What is causing these abnormal processes in the skin and hair follicles leading to acne? Acne is closely related to the Western diet: high glycemic index foods, dairy products, and saturated fats. Diet-induced insulin-like growth factor (IGF-1)-signaling leads to aberrant sebaceous gland homeostasis.
Research has shown that the mTOR pathway, a central regulator of mammalian metabolism and physiology, is involved in the pathogenesis of acne. FoxO1 is a metabolic transcription factor that inhibits the mTOR pathway.
FoxO1 also functions to:
- Inhibit IGF1-signaling
- Inhibit lipogenesis
- Suppress androgen signaling
- Reduce oxidative stress
- Control antimicrobial peptide synthesis
Therefore, it is hypothesized that acne may be due to a relative deficiency of FoxO1 within the nucleus of sebocytes. When FoxO1 is inhibited, P. acnes can overgrow and cause a positive feedback loop that further inhibits FoxO1.
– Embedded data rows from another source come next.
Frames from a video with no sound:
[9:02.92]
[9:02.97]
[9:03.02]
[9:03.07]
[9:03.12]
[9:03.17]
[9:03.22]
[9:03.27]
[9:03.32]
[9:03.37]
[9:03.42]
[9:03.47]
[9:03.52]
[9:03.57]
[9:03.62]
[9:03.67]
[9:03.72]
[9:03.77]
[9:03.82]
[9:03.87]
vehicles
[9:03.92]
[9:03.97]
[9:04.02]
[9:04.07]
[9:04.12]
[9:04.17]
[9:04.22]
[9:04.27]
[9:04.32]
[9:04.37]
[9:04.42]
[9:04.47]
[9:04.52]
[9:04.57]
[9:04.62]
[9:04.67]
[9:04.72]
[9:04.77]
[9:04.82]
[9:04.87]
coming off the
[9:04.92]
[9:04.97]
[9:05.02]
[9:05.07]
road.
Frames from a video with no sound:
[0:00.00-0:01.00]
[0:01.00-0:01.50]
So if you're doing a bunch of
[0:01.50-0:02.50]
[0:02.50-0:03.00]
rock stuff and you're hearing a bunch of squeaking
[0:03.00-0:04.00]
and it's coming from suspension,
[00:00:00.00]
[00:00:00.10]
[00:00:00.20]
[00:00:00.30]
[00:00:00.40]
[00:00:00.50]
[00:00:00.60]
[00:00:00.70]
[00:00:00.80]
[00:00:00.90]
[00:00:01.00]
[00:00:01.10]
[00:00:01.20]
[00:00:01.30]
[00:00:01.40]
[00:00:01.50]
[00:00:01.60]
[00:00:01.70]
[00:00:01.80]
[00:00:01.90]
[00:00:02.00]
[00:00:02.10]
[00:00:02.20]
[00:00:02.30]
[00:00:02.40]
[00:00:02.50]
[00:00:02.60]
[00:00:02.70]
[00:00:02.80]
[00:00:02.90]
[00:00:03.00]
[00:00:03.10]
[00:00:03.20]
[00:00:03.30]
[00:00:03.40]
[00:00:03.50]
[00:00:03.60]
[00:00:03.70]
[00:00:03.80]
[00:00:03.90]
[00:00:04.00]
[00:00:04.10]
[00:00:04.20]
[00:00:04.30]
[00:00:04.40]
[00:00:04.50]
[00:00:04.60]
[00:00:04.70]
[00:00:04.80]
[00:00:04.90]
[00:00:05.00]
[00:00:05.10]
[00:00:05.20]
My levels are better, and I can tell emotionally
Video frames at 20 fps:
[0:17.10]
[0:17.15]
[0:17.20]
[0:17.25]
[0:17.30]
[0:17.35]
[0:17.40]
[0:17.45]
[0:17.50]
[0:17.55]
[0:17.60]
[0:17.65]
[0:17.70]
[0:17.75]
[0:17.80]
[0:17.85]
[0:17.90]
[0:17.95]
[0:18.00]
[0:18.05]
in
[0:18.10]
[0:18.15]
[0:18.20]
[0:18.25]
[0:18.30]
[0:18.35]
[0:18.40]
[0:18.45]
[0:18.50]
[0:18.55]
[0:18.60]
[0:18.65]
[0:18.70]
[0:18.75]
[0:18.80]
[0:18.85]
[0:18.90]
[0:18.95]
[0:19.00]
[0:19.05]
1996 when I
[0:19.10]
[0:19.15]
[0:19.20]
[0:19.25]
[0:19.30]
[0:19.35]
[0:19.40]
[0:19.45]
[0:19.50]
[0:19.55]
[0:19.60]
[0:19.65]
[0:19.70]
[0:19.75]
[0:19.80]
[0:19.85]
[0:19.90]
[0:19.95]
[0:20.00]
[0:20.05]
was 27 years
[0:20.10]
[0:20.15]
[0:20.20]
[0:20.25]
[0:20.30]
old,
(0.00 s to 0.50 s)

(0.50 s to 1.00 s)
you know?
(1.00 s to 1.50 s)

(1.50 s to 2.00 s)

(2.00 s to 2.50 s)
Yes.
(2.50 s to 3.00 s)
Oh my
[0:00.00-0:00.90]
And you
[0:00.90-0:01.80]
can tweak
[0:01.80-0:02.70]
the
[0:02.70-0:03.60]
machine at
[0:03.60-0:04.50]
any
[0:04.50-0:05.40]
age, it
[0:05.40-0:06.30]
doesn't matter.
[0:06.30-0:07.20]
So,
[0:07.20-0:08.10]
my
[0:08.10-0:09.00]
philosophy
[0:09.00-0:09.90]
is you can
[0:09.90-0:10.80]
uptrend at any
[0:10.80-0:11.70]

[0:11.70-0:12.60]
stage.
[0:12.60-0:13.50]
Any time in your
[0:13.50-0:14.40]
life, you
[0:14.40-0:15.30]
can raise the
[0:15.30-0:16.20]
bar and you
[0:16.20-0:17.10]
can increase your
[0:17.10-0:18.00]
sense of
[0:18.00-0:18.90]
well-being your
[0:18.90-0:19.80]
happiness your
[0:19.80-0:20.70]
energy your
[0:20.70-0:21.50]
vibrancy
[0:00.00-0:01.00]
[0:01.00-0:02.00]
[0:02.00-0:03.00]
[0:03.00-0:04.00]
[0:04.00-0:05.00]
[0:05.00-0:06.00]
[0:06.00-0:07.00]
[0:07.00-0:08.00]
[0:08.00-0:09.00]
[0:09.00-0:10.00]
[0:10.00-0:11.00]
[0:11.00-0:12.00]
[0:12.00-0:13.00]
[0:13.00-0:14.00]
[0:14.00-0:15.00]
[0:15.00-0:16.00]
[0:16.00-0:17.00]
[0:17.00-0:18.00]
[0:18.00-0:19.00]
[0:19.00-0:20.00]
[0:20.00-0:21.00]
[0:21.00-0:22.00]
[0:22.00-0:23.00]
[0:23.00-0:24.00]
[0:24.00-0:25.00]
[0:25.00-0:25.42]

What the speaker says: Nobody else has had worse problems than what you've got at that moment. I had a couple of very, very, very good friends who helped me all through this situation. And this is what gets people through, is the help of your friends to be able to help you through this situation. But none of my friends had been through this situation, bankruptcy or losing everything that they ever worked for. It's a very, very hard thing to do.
There is a lot of research demonstrating the benefits of pharmaceuticals used in acne on FoxO1 function:
- Isotretinoin – upregulation of FoxO1 expression
- Benzoyl peroxide – increase nuclear levels
- Tetracyclines – facilitation of FoxO1 export from the nucleus
- Azelaic acid – upregulation of FoxO1 expression
Next, let’s look at how pomegranate affects the mTOR pathway. Banerjee, N, et al. performed a study in rats with azomethane-induced colorectal foci. Animals were randomly distributed by weight into control juice and pomegranate juice groups. In this study, it was found that rats that consumed pomegranate juice had decreased expression of IGF, pPI3K/AKT, and mTOR. Therefore, the anti-inflammatory effects of polyphenols from pomegranate are mediated through the suppression of the mTOR pathway.
Further studies have shown that two polyphenols, in particular, luteolin and apigenin, contribute to rapid nuclear translocation of FoxO1 in a dose-dependent fashion. Luteolin is a main component of pomegranate fruit and peel, further contributing to the beneficial effects of this botanical as an adjunctive treatment of acne.
Malondialdehyde (MDA) is one of the final products of lipid peroxidation and is used as a marker of oxidative stress. Human studies have shown significantly elevated levels of MDA in patients with severe acne.
Ammar, A, et al. tested the hypothesis that pomegranate juice supplementation would decrease acute and delayed oxidative stress responses after a weightlifting training session. Nine elite weightlifters performed two Olympic-Weightlifting sessions after ingesting either the placebo or pomegranate juice supplements. Venous blood samples were collected at rest, 3 minutes, and 48 hours after each session. Compared to the placebo condition, pomegranate juice supplementation attenuated the increase in malondialdehyde. It was also found that during the 48-hour recovery period, pomegranate juice supplementation accelerated the recovery kinetics of enzymatic antioxidant defenses such as those of MDA.
If we revisit our tenants of botanical use, we can conclude that pomegranate has convincing evidence for adjunctive use in skin conditions such as acne. Both pomegranate fruit and juice are relatively affordable and easy to find. When it comes to safety, pomegranate shows no interactions with systemic acne medications such as isotretinoin or doxycycline.
Let’s review some key takeaways:
- Assess the possibility of using a botanical-based on 3 criteria: safety, evidence, and accessibility
- Work together with other (integrative) professionals to round out gaps in your botanical knowledge base
- Consider using pomegranate as part of an acne treatment protocol as there is supportive evidence for its oxidative benefits
The above article was written by Dr. Mojgan Hosseinipour and represents her interpretation of the information presented by Julie Greenberg, ND during her lecture “ Using Botanical Medicine in Dermatology ” at the 2020 Integrative Dermatology Symposium.